> **DATASET EXCERPTS**:
-----
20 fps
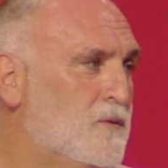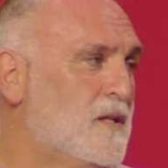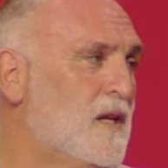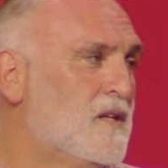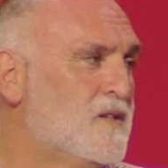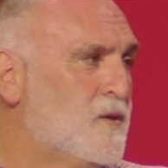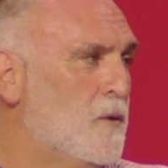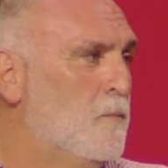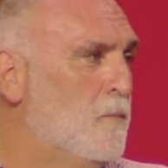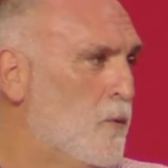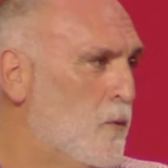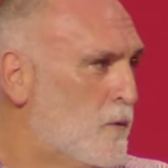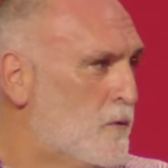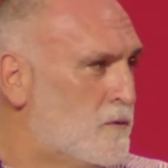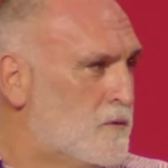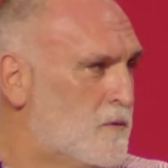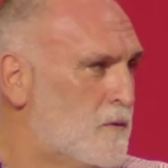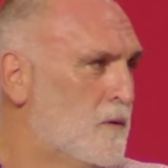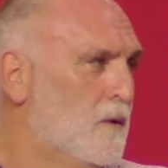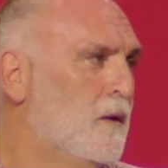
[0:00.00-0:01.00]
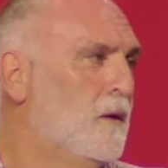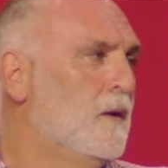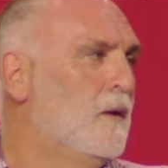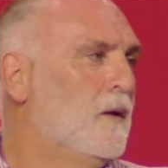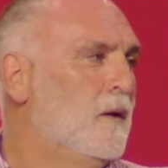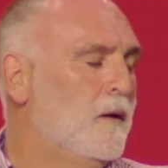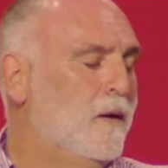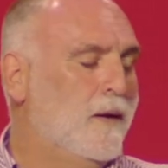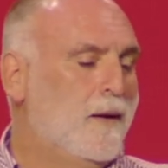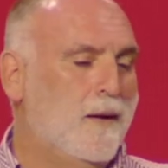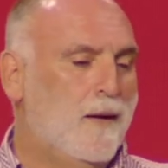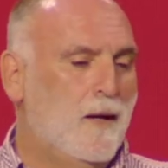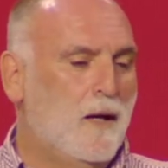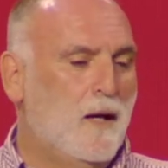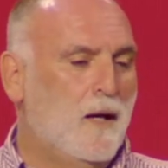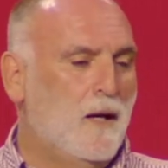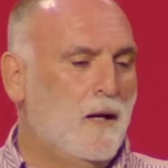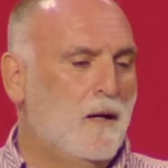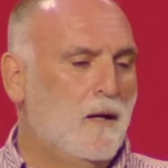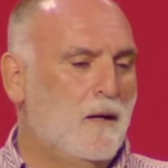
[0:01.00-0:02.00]
sell some books.
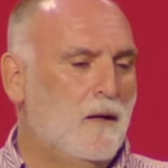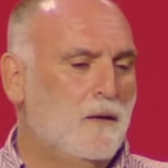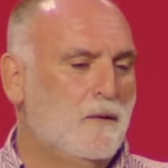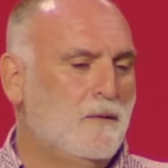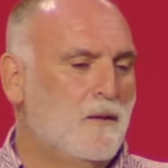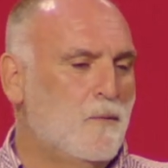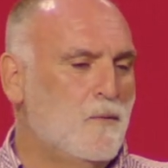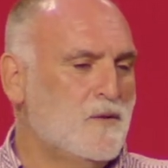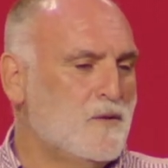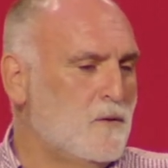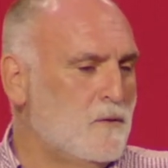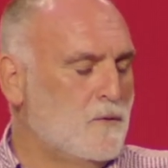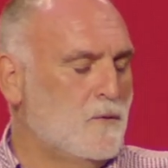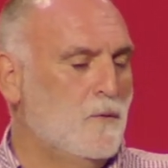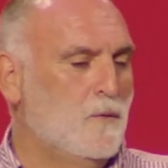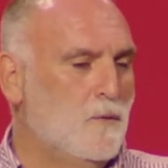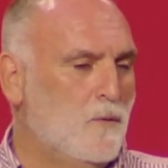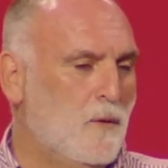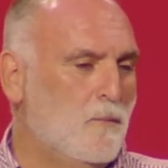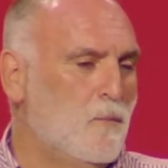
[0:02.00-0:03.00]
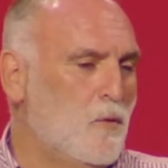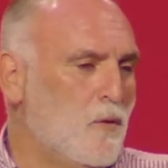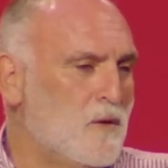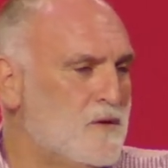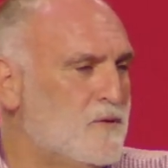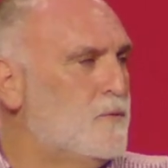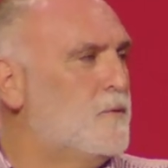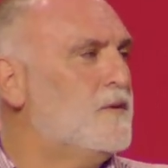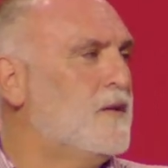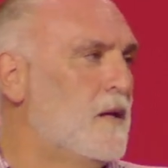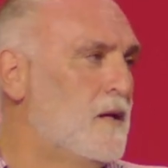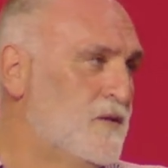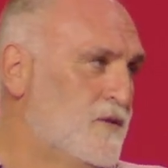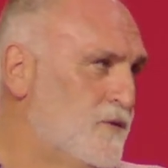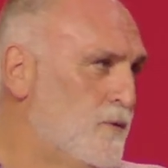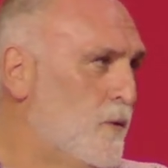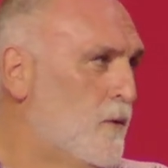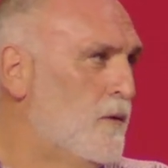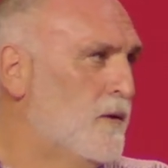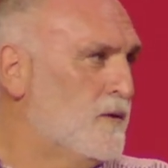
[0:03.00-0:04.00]
Uh, the reason to do a book is to tell
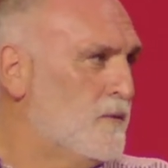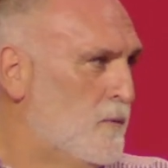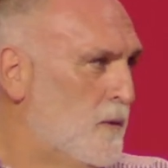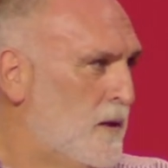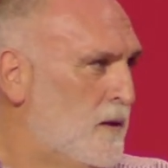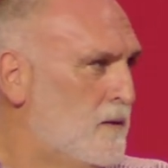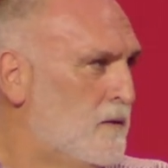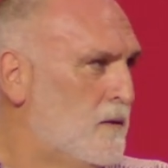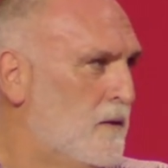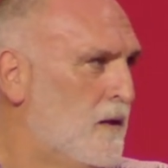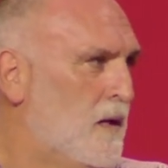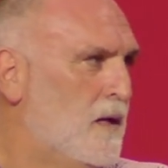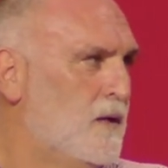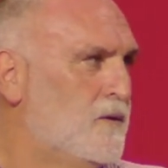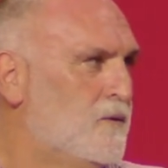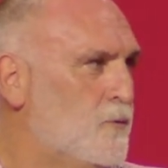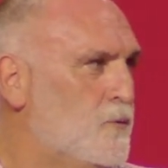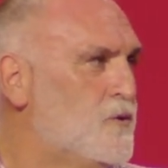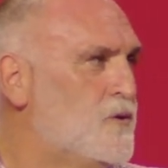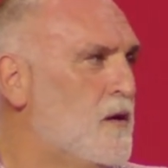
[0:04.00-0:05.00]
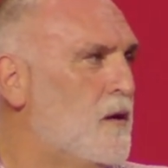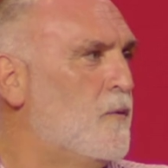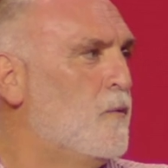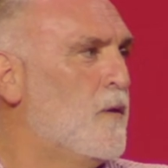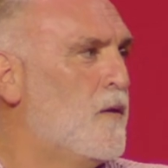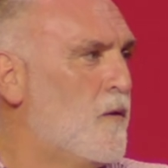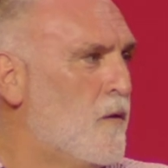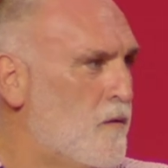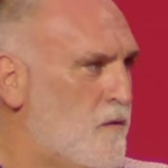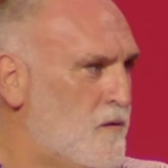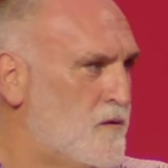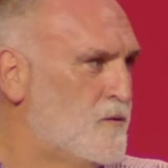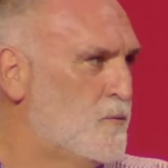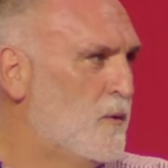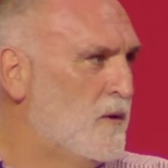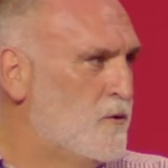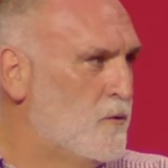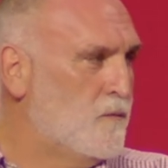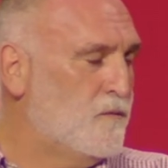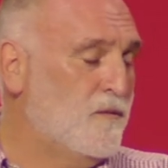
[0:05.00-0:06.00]
stories, right? And yeah. to share with others
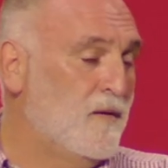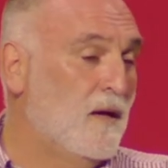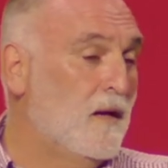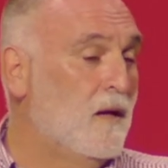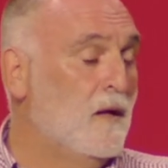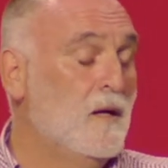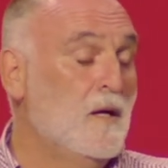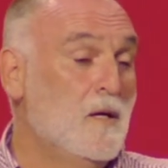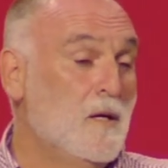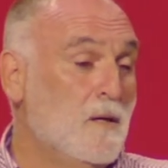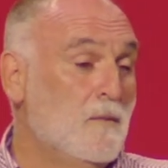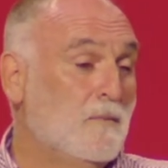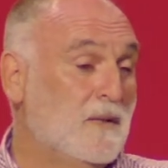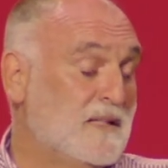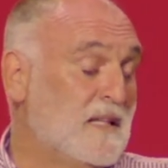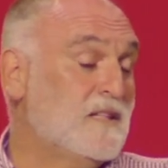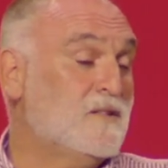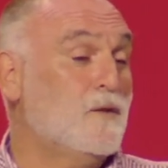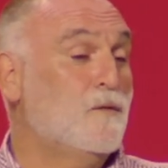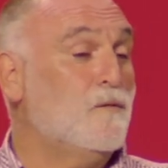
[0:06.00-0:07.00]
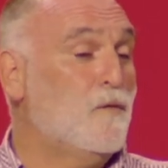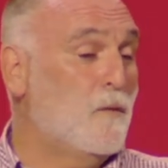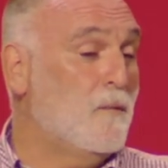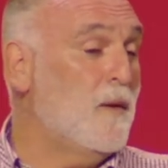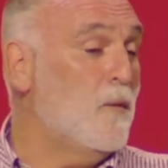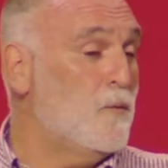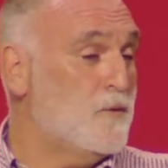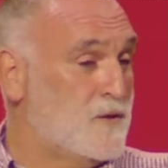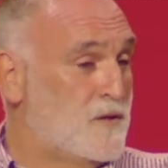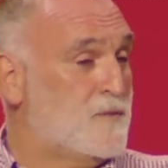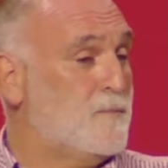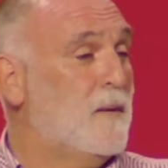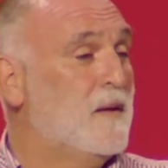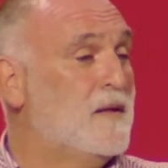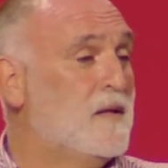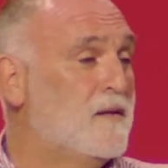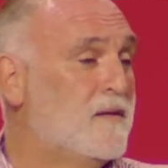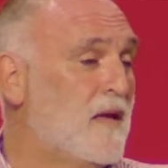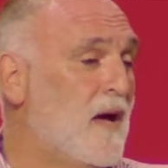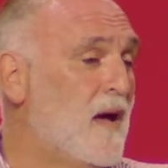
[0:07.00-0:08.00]
what you feel. But also for me was
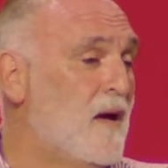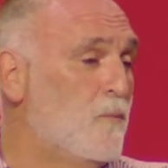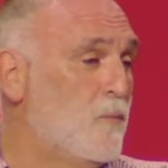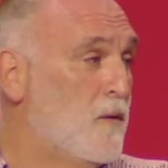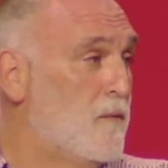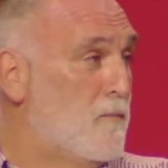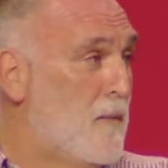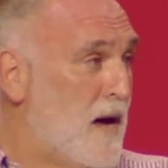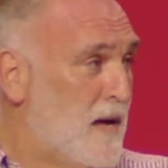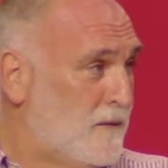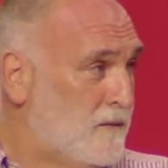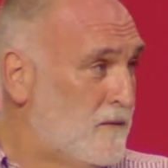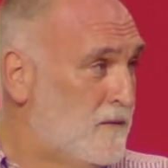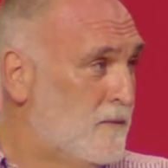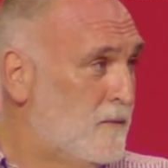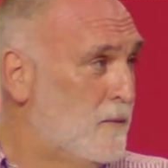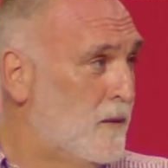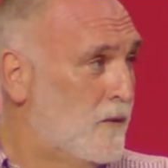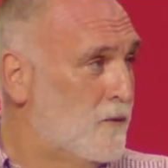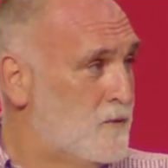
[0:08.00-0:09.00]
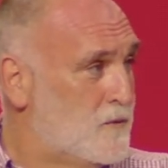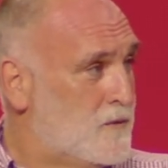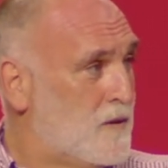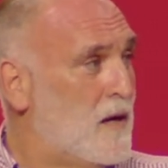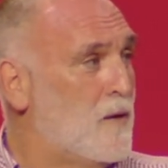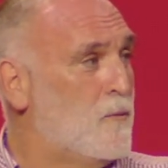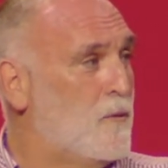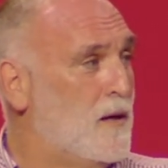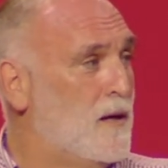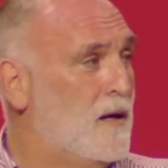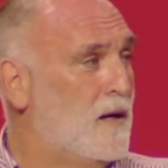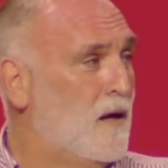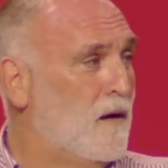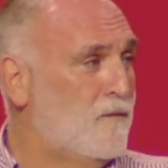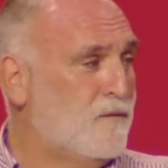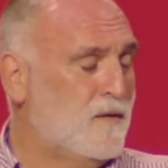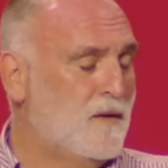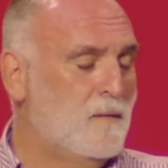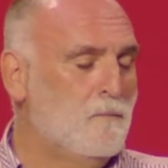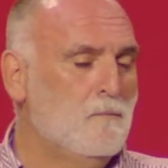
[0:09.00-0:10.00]
spending time with Matt because I really love
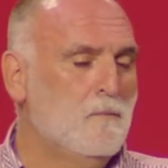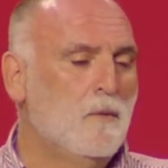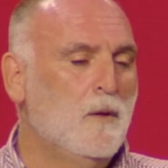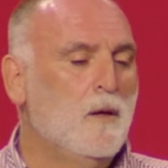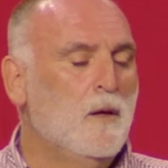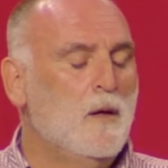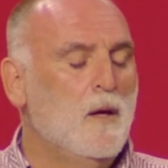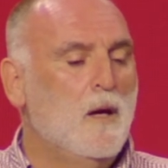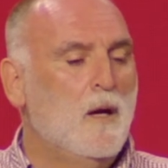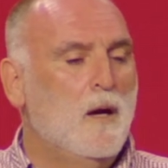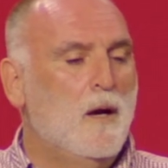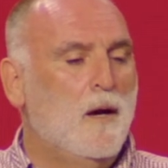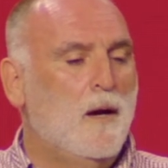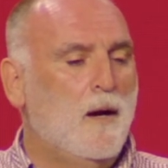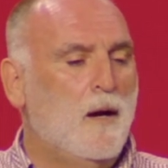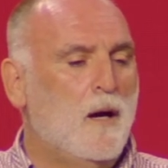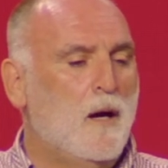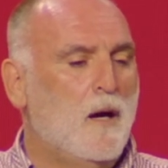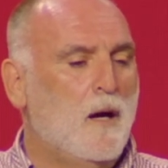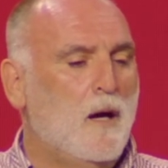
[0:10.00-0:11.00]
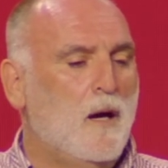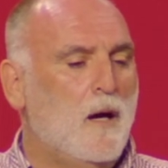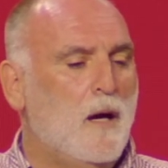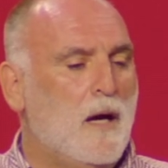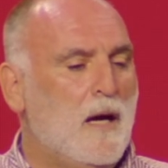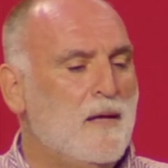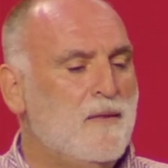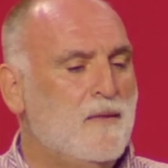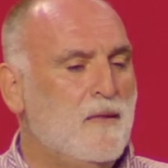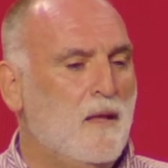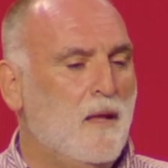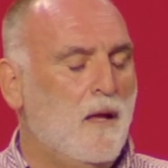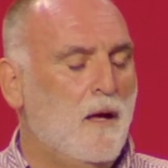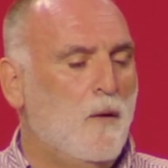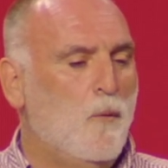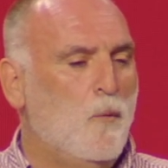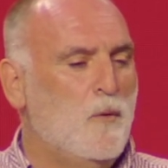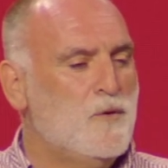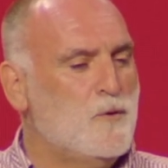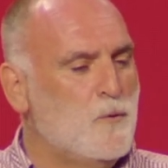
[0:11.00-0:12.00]
him. Uh, and
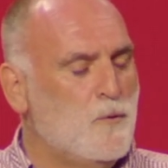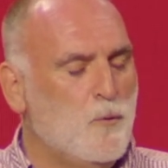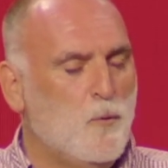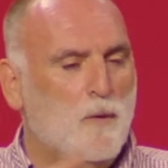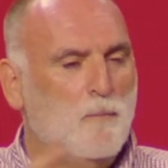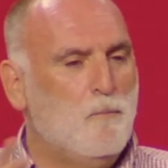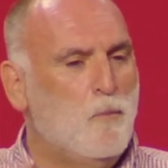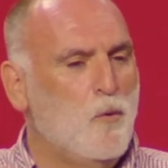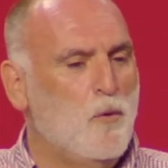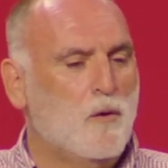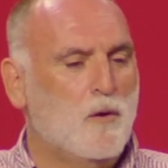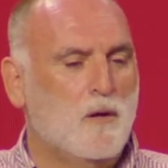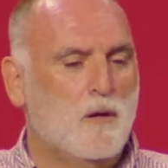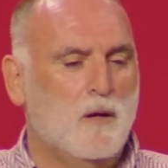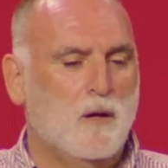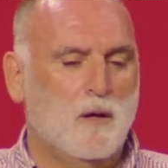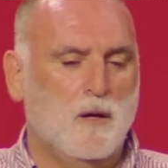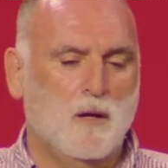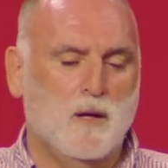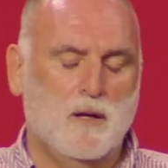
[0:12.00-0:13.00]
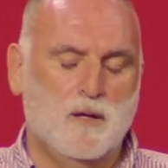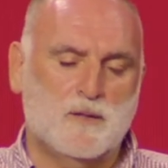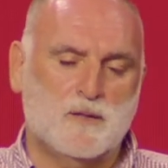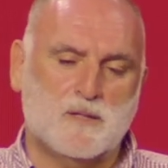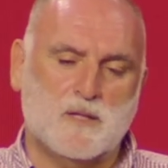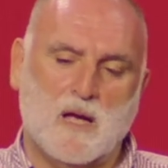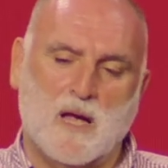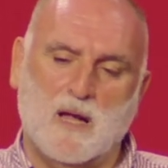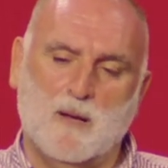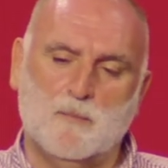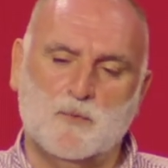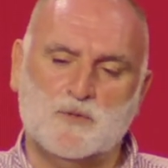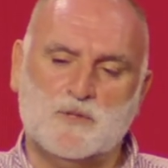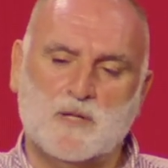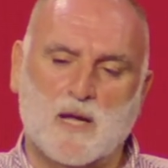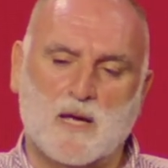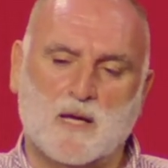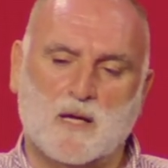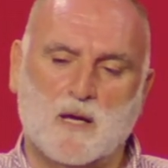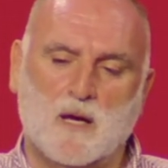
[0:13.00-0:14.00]
when you do a book, it's almost
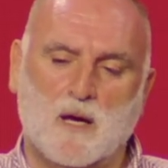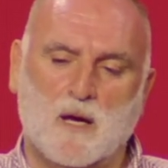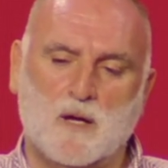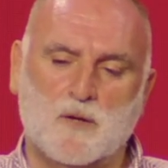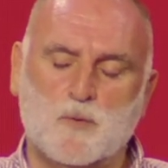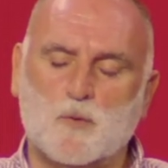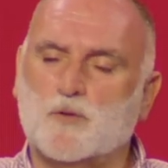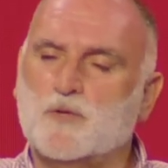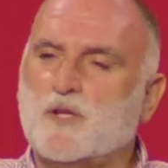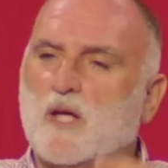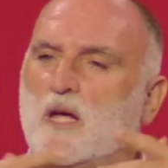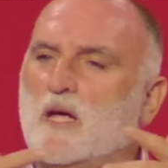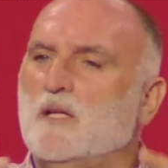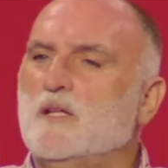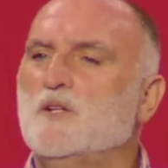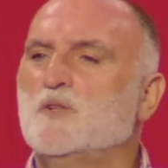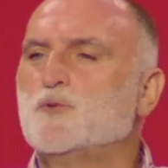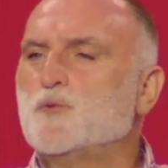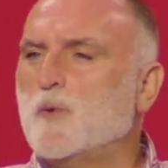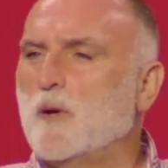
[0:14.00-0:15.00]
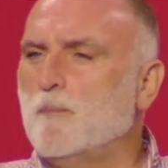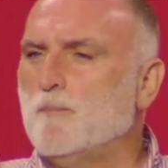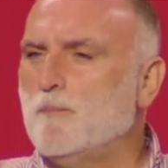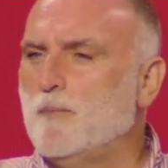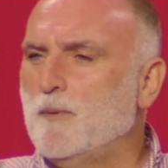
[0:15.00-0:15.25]
like uh, you're taking a trip,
-----
> **TASK GOAL**:
Would you return the records exactly as written, minus any image?

> **FINISHED TASK**:
20 fps
[0:00.00-0:01.00]
[0:01.00-0:02.00]
sell some books.
[0:02.00-0:03.00]
[0:03.00-0:04.00]
Uh, the reason to do a book is to tell
[0:04.00-0:05.00]
[0:05.00-0:06.00]
stories, right? And yeah. to share with others
[0:06.00-0:07.00]
[0:07.00-0:08.00]
what you feel. But also for me was
[0:08.00-0:09.00]
[0:09.00-0:10.00]
spending time with Matt because I really love
[0:10.00-0:11.00]
[0:11.00-0:12.00]
him. Uh, and
[0:12.00-0:13.00]
[0:13.00-0:14.00]
when you do a book, it's almost
[0:14.00-0:15.00]
[0:15.00-0:15.25]
like uh, you're taking a trip,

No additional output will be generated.